The final step involved in setting up this game manager is to provide a reset method for game data. Since we are working with a singleton, whether we move from gameplay to the main menu, to the shop, or any other scene, our GameManager class' data will not automatically revert back to default values. This means that any time a level is reset, we must reset the game manager's data as well. In the GameManager class, we've set up a method called resetGame(), whose job is to simply revert data back to original values.

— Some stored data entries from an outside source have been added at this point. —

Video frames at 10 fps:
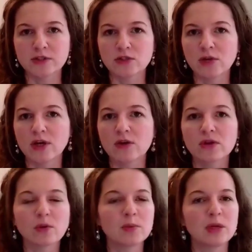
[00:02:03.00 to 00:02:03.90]
And so I know
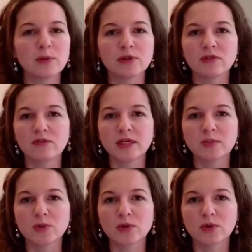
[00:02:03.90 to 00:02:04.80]
there were people in the
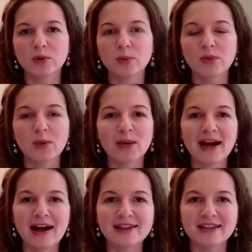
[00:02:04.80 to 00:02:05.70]
Facebook group that were
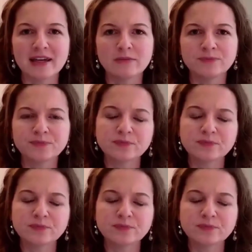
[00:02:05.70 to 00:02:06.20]
asking,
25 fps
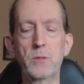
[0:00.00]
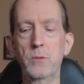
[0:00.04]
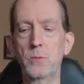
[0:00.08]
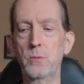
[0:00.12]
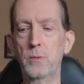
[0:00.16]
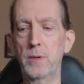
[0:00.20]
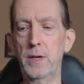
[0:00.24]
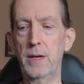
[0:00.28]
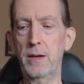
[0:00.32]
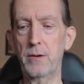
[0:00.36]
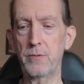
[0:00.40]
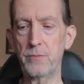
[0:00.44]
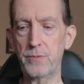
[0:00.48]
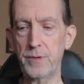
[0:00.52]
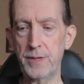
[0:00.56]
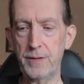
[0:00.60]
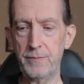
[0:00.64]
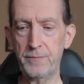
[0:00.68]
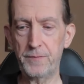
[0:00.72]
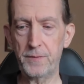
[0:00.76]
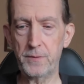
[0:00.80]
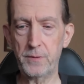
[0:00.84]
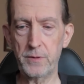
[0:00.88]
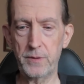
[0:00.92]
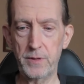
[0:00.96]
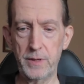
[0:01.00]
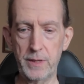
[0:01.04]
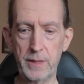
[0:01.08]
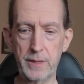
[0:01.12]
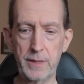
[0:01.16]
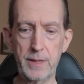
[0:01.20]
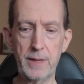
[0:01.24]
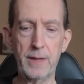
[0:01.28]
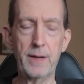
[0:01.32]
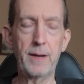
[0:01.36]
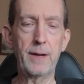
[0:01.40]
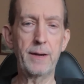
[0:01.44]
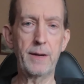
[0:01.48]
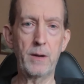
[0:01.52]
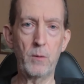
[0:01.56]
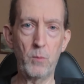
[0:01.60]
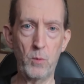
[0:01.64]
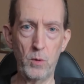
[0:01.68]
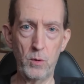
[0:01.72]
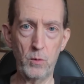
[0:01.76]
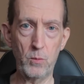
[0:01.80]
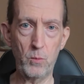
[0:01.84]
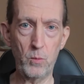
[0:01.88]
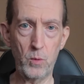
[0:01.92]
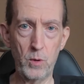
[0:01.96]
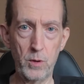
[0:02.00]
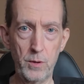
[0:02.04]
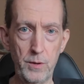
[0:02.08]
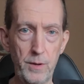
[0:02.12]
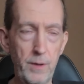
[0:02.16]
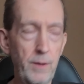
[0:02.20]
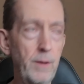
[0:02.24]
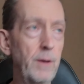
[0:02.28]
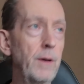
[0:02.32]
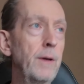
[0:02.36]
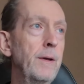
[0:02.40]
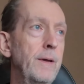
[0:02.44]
to a refund and I want one.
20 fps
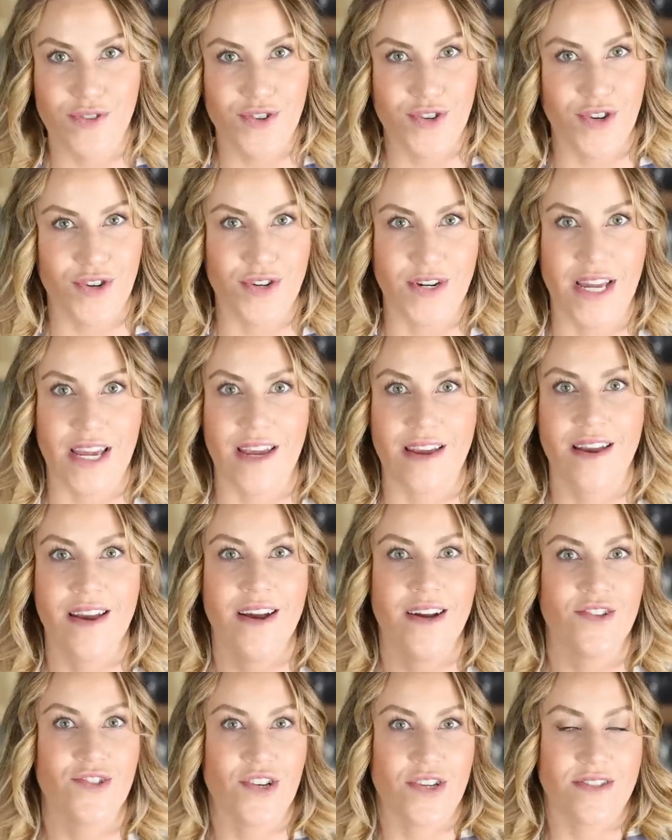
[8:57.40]
your journey
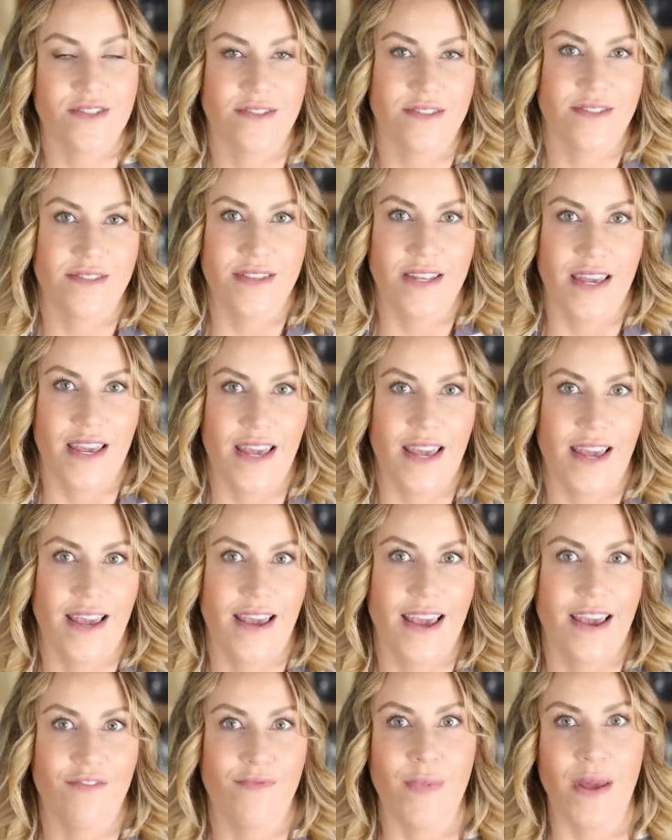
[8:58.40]
just to see
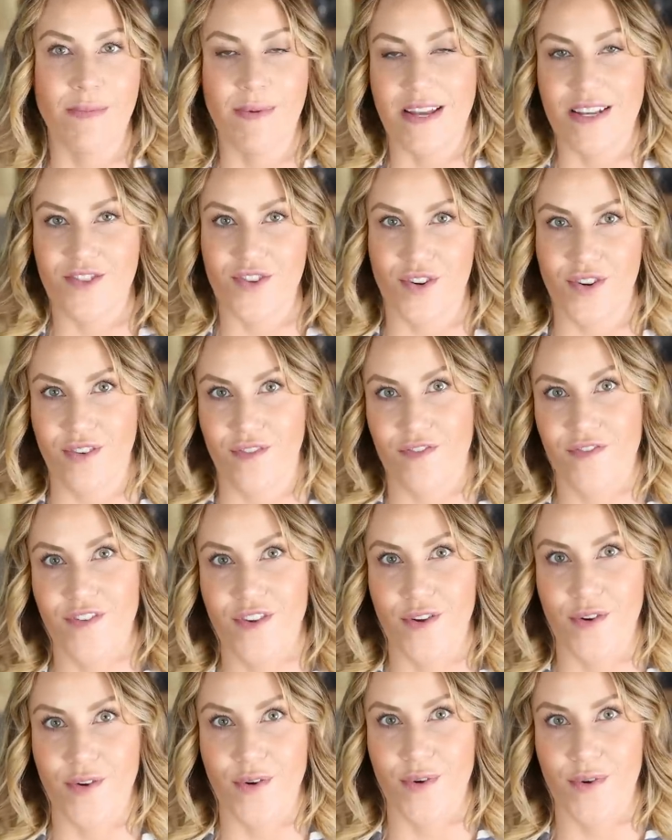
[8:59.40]
if maybe a certain
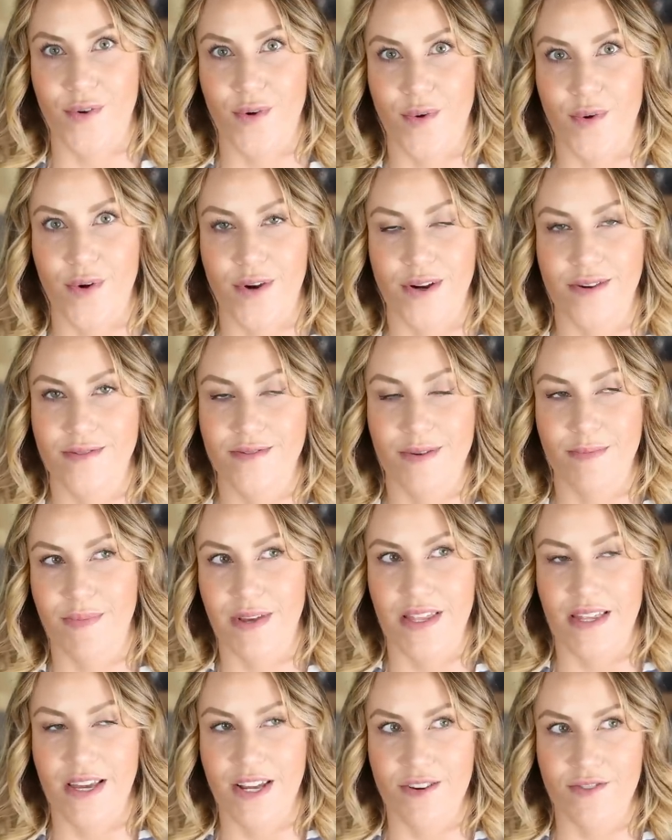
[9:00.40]
food or
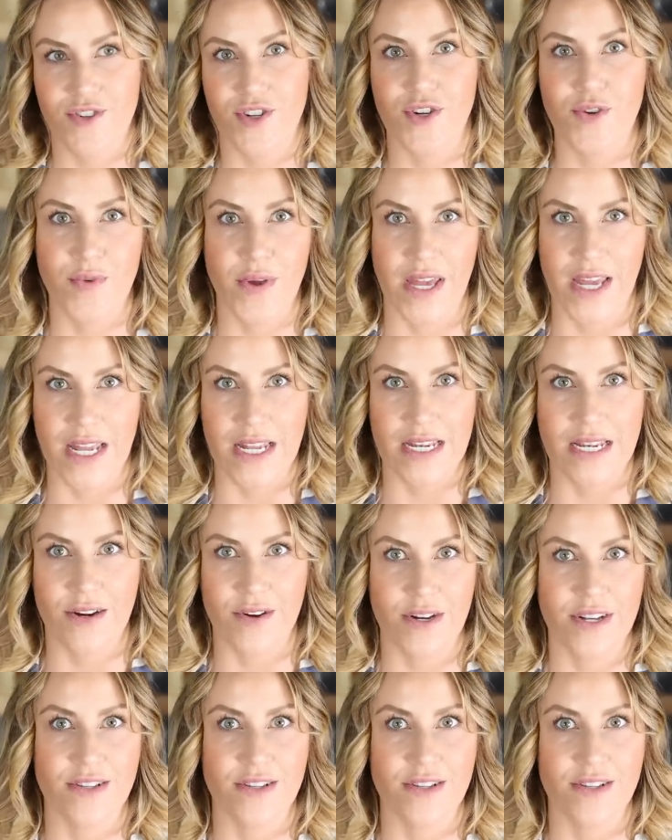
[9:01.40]
something that you're doing or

When starting a new level, we can call GameManager.getInstance().resetGame() in order to quickly revert all data back to the initial values. However, this is a general GameManager class and it is entirely up to the developer which data should be reset pending level reset or level loading. If the GameManager class is storing credit/currency data, it might be wise not to reset that particular variable back to default for use in a shop, for example.